Há muito trabalho a ser feito
Paralelamente, uma outra escala e tipologia de problemas está sendo enfrentada. A Sabesp e o Grupo de Recursos Hídricos 2030 (WGR2030) lançaram um projeto para otimizar o desempenho das grandes estações de tratamento de esgoto existentes na região metropolitana de São Paulo.
Por meio de auditoria de processos de cada uma das fases do tratamento de esgotos, estão sendo identificados os ajustes necessários na operação dessas ETEs, bem como investimentos pontuais e focados, que já estão resultando em melhoria da qualidade dos efluentes tratados e lançados no icônico Rio Tietê, que atravessa e degrada a área metropolitana. O projeto também está preparando essas ETEs para receberem e tratarem adequadamente os crescentes volumes resultantes dos investimentos em coleta de esgotos, em andamento nas regiões de população de baixa renda.
Os esforços para que a gestão de esgotos seja aperfeiçoada são um compromisso de longo prazo, como indica o Projeto de Desenvolvimento Rural Sustentável e Competitividade do Ceará (2012-2019), denominado localmente como Projeto São José. A iniciativa contribuiu significativamente para o estado avançar na direção do acesso universal aos serviços de abastecimento de água.

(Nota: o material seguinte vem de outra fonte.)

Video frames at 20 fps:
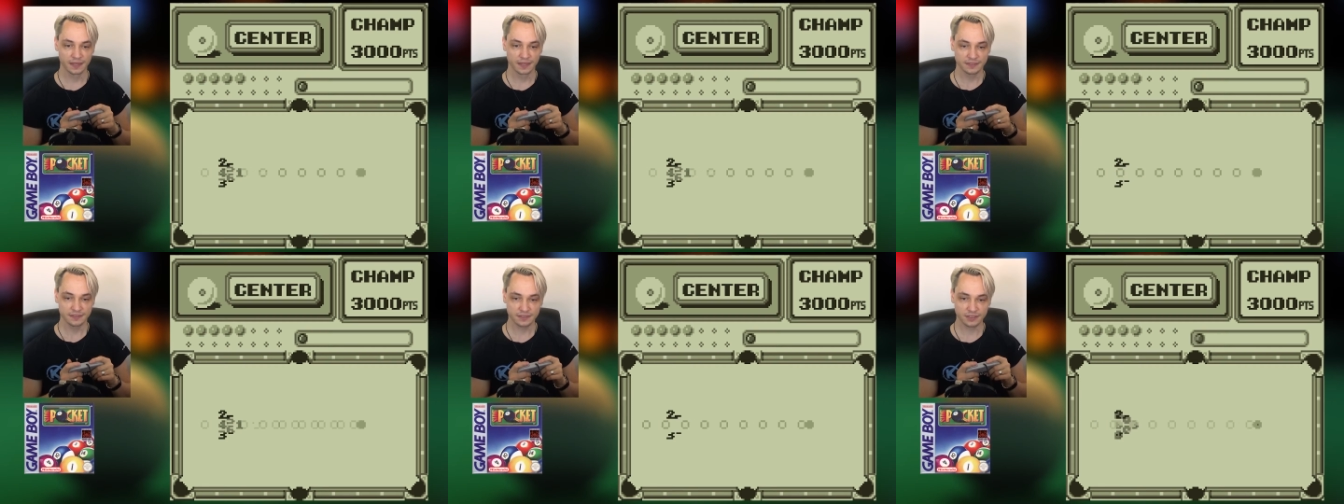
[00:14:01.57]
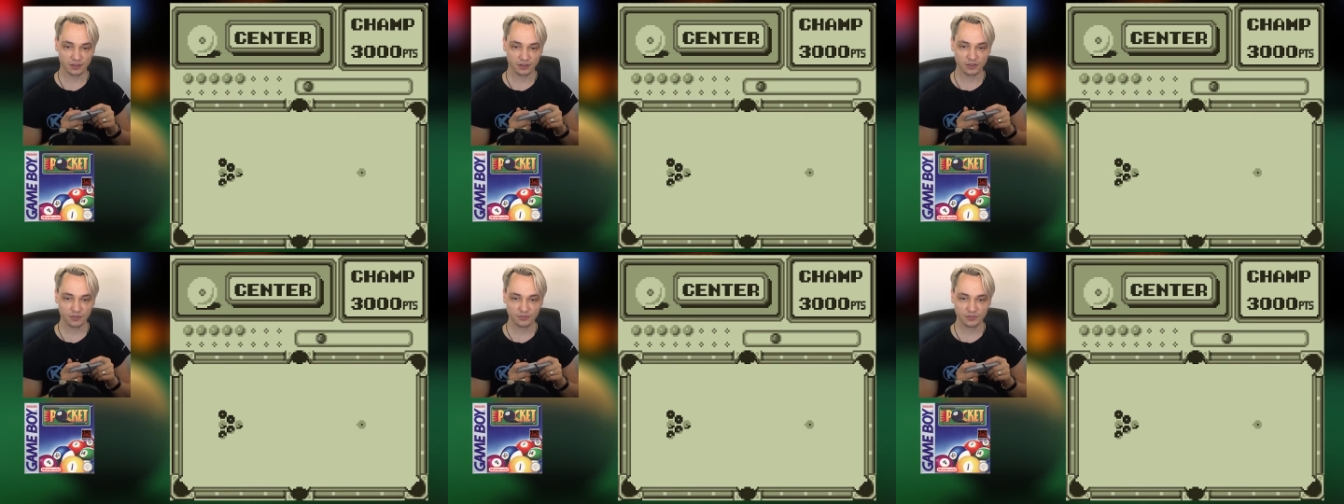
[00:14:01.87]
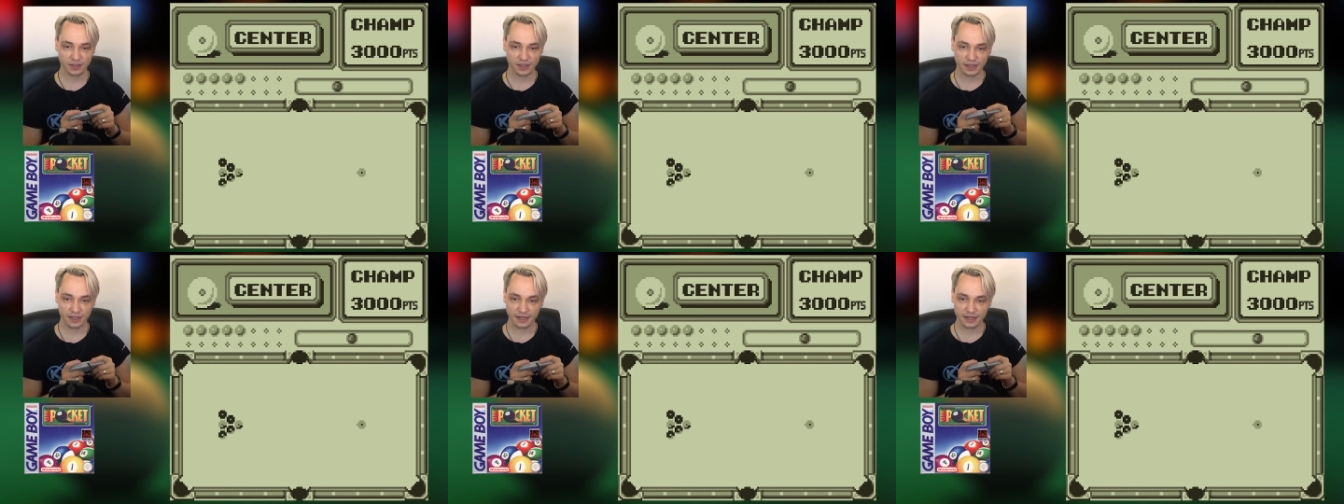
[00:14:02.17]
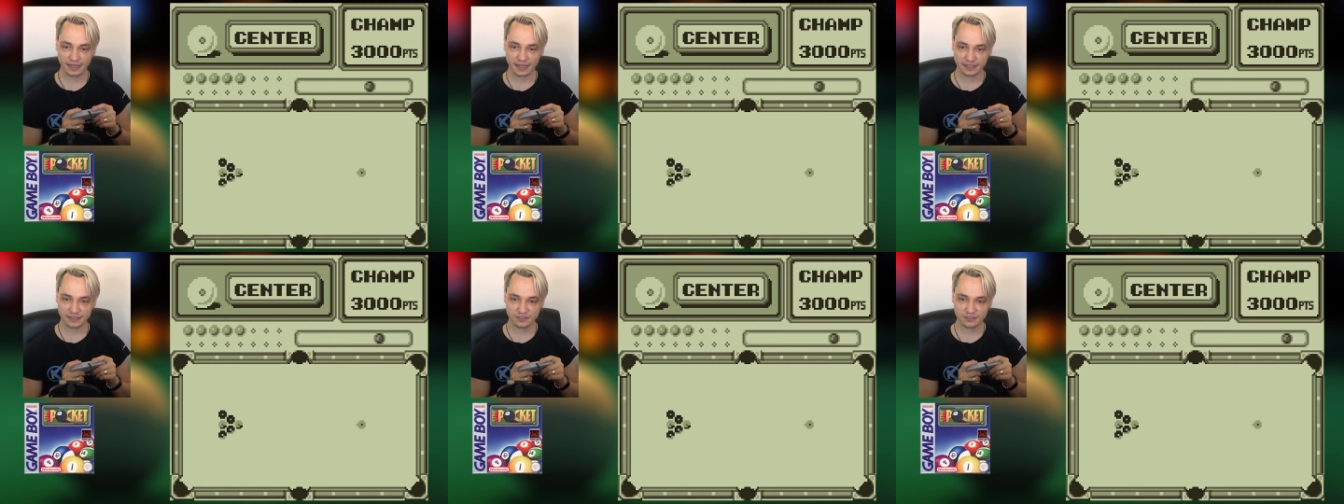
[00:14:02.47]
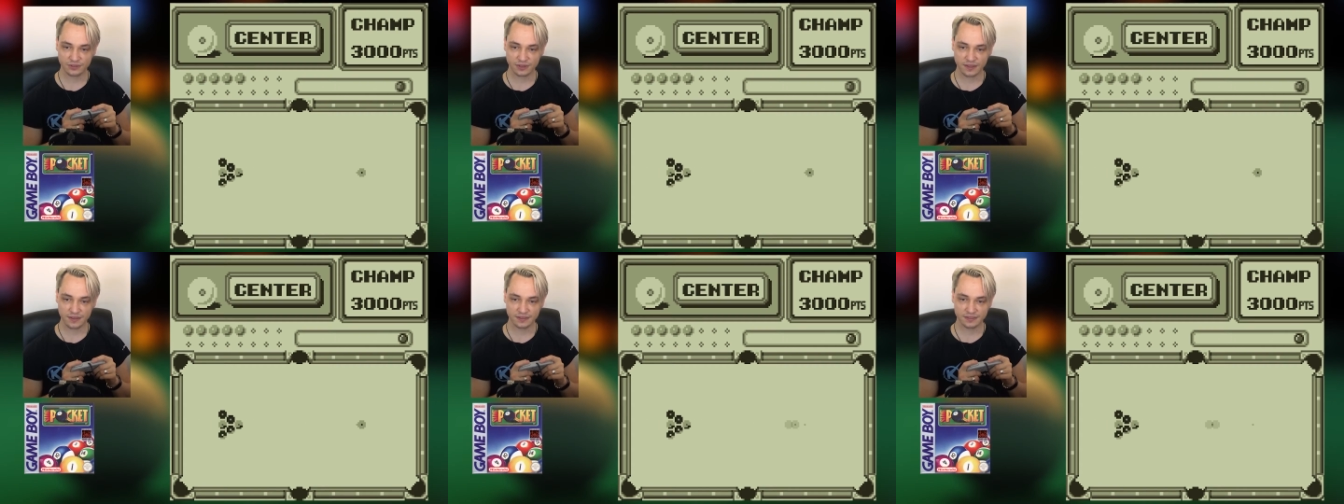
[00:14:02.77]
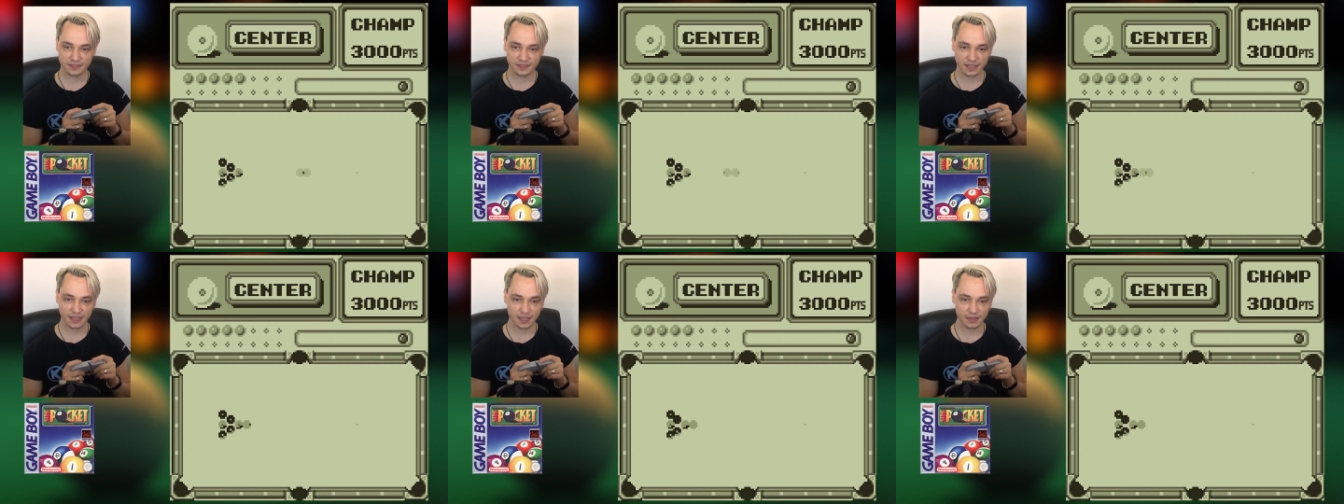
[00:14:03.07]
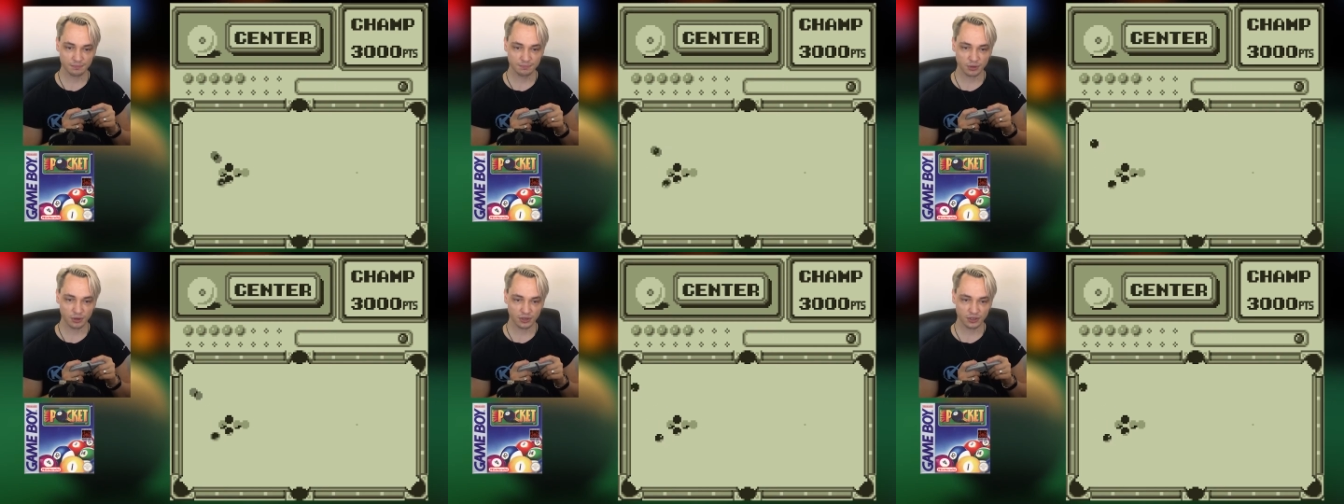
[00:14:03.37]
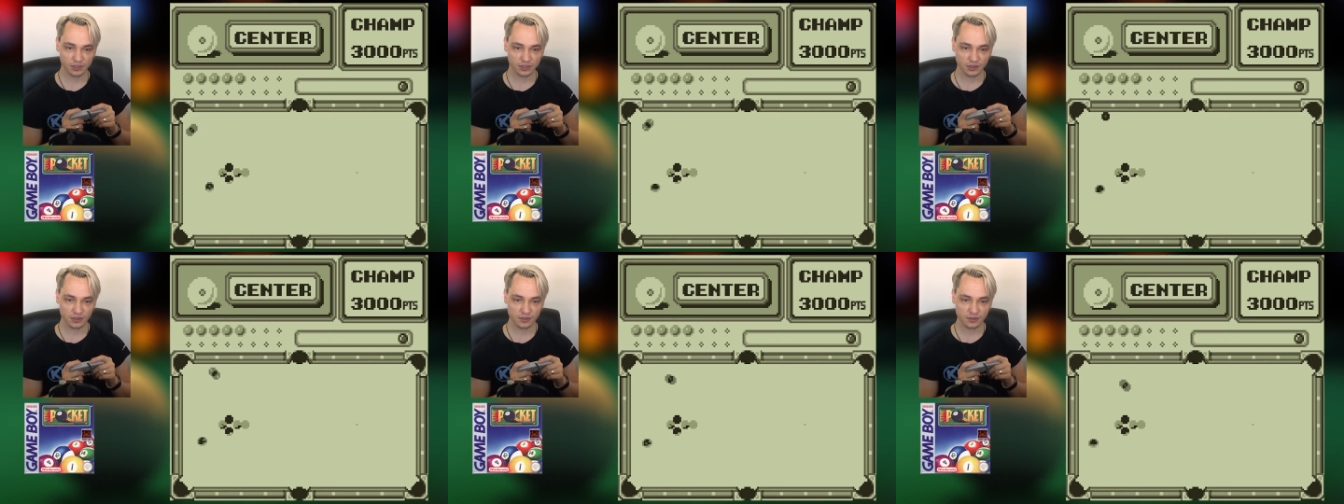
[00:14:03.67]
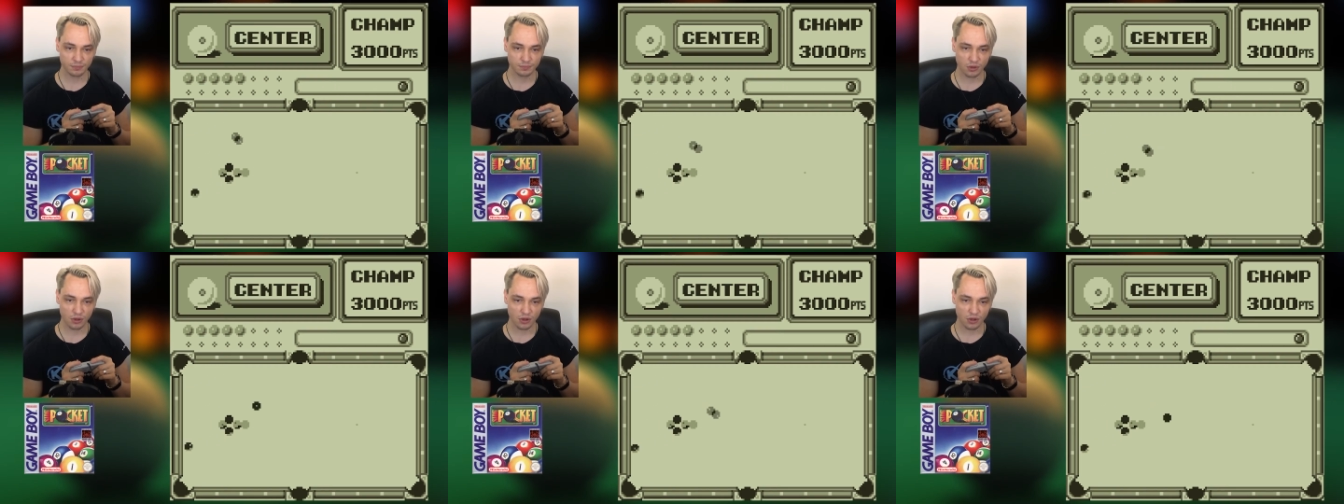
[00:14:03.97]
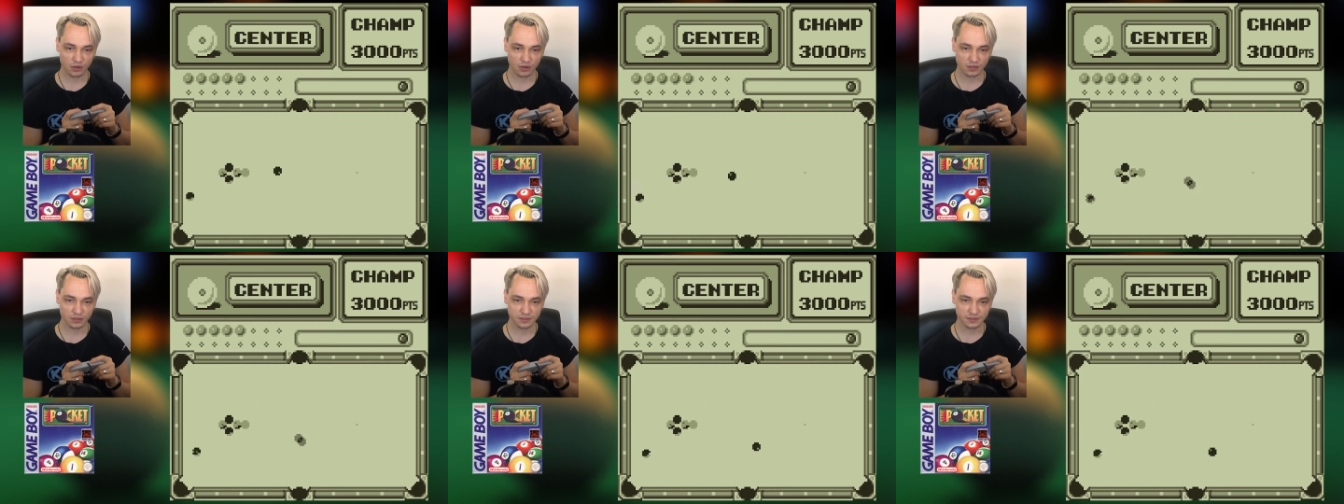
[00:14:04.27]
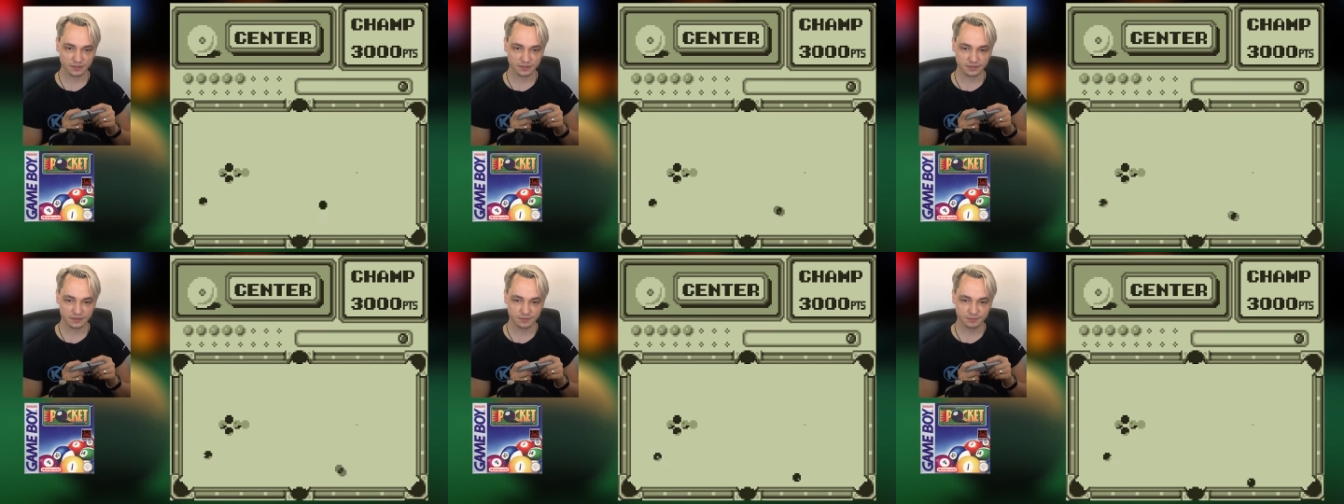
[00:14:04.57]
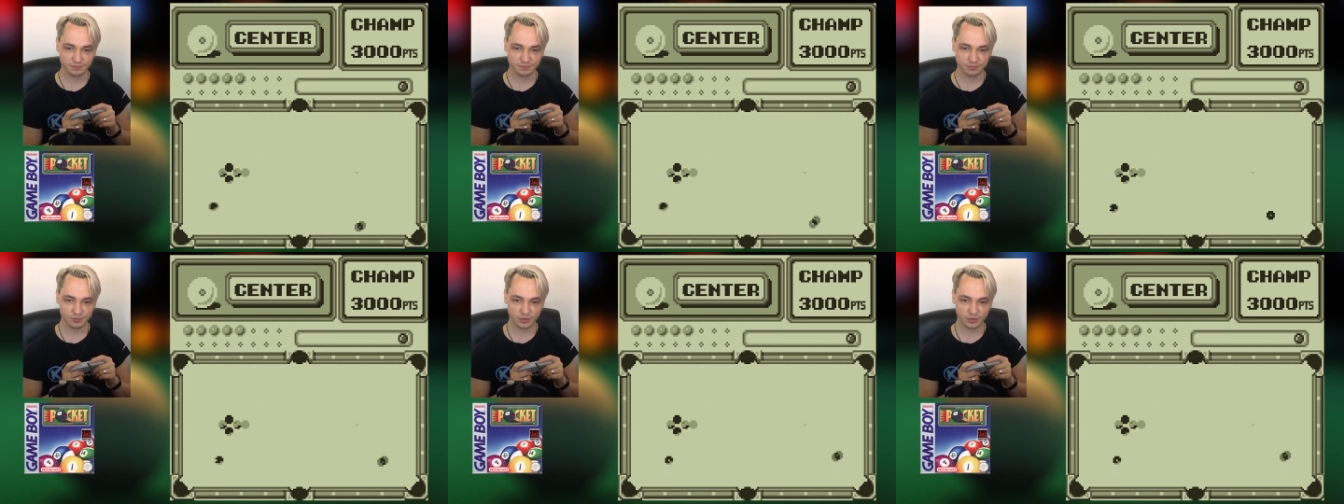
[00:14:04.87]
So let's try this again. Pocket all the balls.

Mais especificamente, um projeto piloto, com foco em 15 famílias, as preparou para reutilizar águas residuais de seus domicílios (do banho e da cozinha) na irrigação. Com isso, foi possível aumentar os rendimentos da produção de frutas, verduras e legumes em suas chácaras, proporcionando às famílias alimentos nutritivos, prontamente disponíveis e variados, além de seguros para o consumo. O excedente da produção é vendido ou doado. O próprio solo se beneficiou das águas residuais reutilizadas, pois o manejo adequado reduziu a poluição e os agentes patogênicos lançados ao solo e às nascentes.

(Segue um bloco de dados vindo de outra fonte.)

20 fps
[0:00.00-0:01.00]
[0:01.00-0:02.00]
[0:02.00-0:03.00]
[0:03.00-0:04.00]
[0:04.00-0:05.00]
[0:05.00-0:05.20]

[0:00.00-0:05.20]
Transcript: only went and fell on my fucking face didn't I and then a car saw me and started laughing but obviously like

O projeto também financiou a troca de conhecimento sobre o reúso da água entre técnicos, lideranças locais e os beneficiários. Uma das beneficiárias, a pequena produtora rural Niédia Barbosa, da comunidade de Cristais, lembra-se de quando ela tinha pouco acesso a água, e a lama se espalhava por sua propriedade, pela falta de serviços de água e esgoto.

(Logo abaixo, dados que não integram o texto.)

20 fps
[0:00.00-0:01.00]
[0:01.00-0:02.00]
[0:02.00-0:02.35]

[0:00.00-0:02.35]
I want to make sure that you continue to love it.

“Com o reúso de água, o problema acabou e agora tratamos o esgoto para cultivar verduras sem pesticidas” , ela disse.
Nosso trabalho no Brasil apresenta um exemplo de como as águas residuais, se gerenciadas, tratadas e utilizadas mais frequentemente, podem levar a diversos benefícios para a saúde humana e para a subsistência , bem como para o meio ambiente e a economia. Além disso, se for implementada em escala global, a coleta e o tratamento de águas residuais poderá servir como um catalisador fundamental para ajudar mais países a alcançarem o acesso universal a água limpa e ao tratamento do esgoto, que é um dos Objetivos de Desenvolvimento Sustentável (ODS). Em tempos de maior escassez de água, os recursos com potencial inexplorado não devem ser desperdiçados.